In al Nolans films speelt het element tijd: in Insterstellar (2014) waarin het lot van de mensheid afhangt van de kwantumwetten, in Dunkirk (2017) waarin het luchtgevecht tussen Spitfires en Messerschmitts gepaard gaat met een tikkende klok en in Tenet (2020) waarin de chronologie letterlijk op haar kop staat. En dan in Oppenheimer: doorgaans het ritmische, voortschrijdende geluid van stampende voeten. Het is een vooruitblik op het moment dat Oppenheimer (Cillian Murphy) de verzamelde wetenschappers in een zaaltje in Los Alamos, het woestijndorp in New Mexico waar de atoombom werd ontwikkeld, toespreekt vlak na het ‘succes’ van Hiroshima. Iedereen uitzinnig, stampend op de houten vloeren. Wat betekent deze soundscape die in de hele film terugkeert, ook in die laatste, gedroomde scène met Oppenheimer in de wolken in de cabine van een militair vliegtuig? Misschien: sinds het uitvinden van de atoombom marcheert de mensheid als destroyer of worlds, in de woorden van Oppenheimer, richting haar eigen ondergang.
De film is, zoals de meeste critici hebben verklaard, een meesterwerk. Niet sinds Alfred Hitchcock hadden we een cineast die zoals Nolan cinematografische basiselementen gebruikt om de hersenen van de kijker zo secuur te prikkelen dat die ons bepaalde dingen onwillekeurig doen voelen en denken. Nolan draaide de film analoog in Imax-formaat met als cinematograaf Hoyte van Hoytema, een samenspel dat net als in de eerdergenoemde films een unieke fusie oplevert tussen episch en psychologisch. Zo groot als het beeld is (ik zag de film in de Imax-bioscoop), zo intens en van dichtbij beleven we de privé-gedachten van de personages, behalve de hoofdpersoon vooral ook de twee fabuleuze vrouwen in zijn leven, minnares Jean Tatlock (Florence Pugh) en echtgenote Kitty (Emily Blunt). Even intiem is het grootse moment waarop Oppenheimer en Einstein (Tom Conti) elkaar ontmoeten en een cruciale vraag bespreken terwijl ze Oppenheimers ex-collega en politicus Lewis Strauss (Robert Downey jr.) doelbewust negeren.
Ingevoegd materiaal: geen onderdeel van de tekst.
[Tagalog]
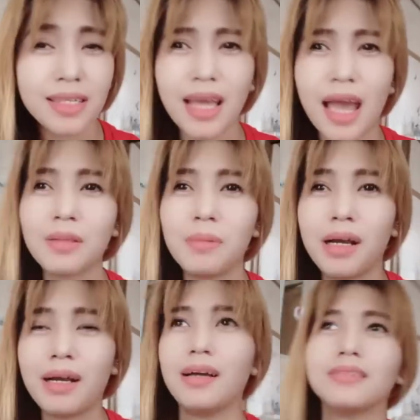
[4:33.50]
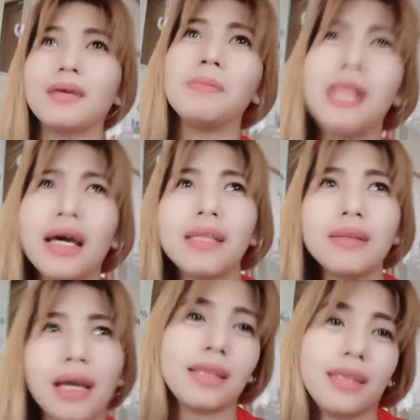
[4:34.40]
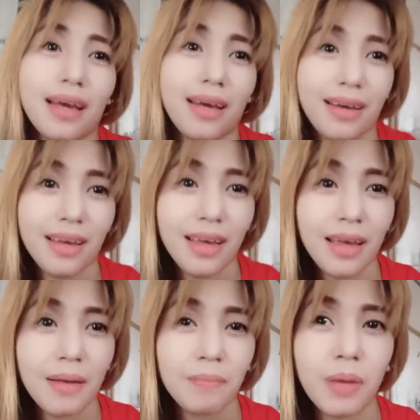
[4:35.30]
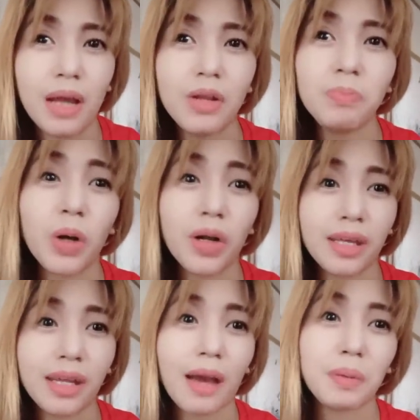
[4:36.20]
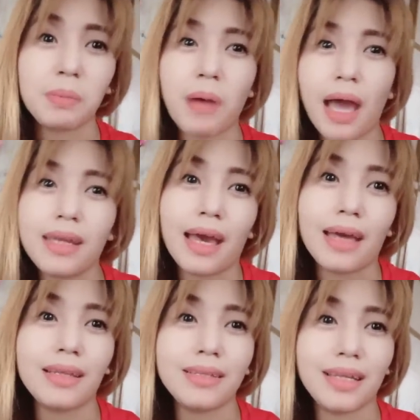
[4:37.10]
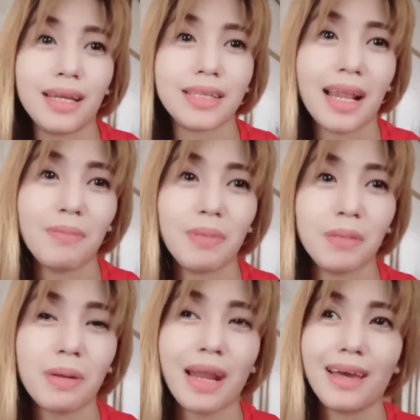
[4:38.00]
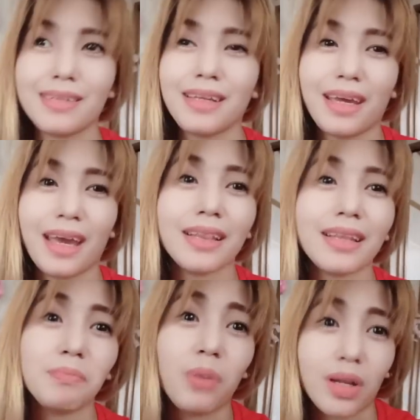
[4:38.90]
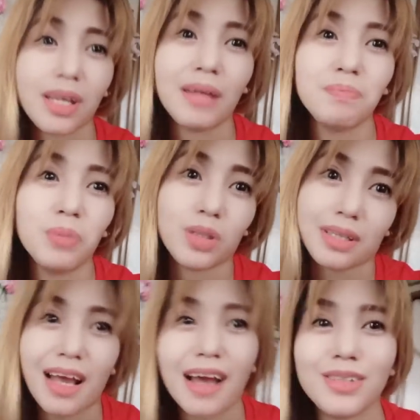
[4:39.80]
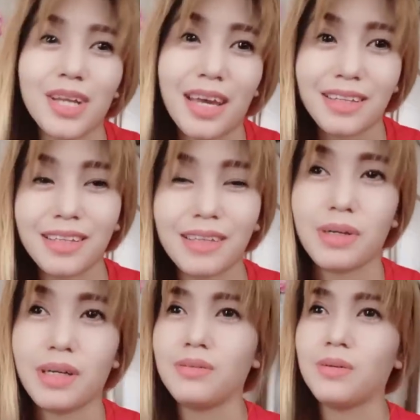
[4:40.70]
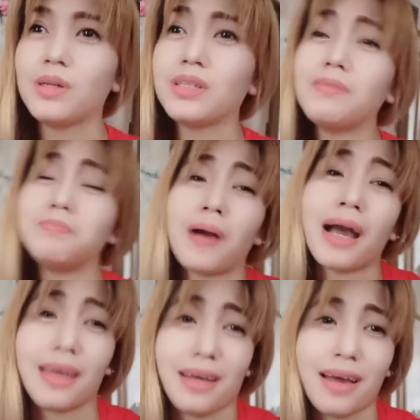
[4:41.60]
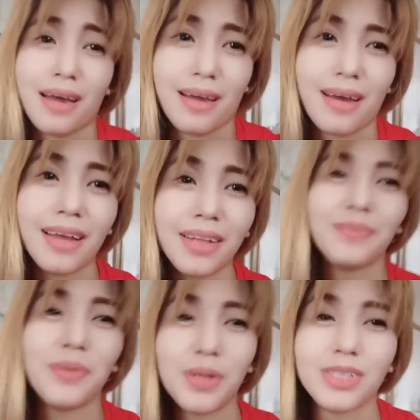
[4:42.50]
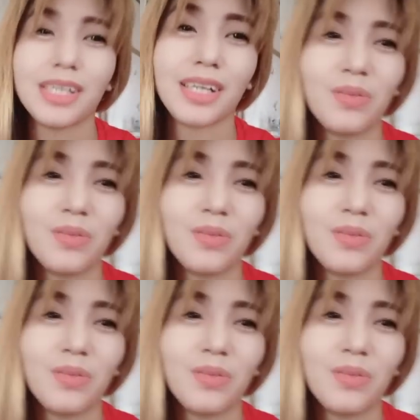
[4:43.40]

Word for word: kahit mga, sabi natin, kahit nga, ano, birthday ng kapitbahay natin, sineselebrate pa natin. Eh. Kahit yung birthday ng puso at aso natin, di ba? What if kaya anniversary,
Zo precies is Oppenheimer: overal zit betekenis in, in de cadans van de overgangen, in het deel van het beeld dat soms even onscherp is om angst of vertwijfeling te suggereren, in de majestueuze composities van Ludwig Göransson die het geheel zo intens maken dat het voelt alsof je gedachten in brand staan, ja, alsof die adelaar vanaf nu elke nacht aan je lever gaat pikken terwijl de moderne Prometheus de pijn voor lief neemt, met dat, als ik mij niet vergiste, lachje.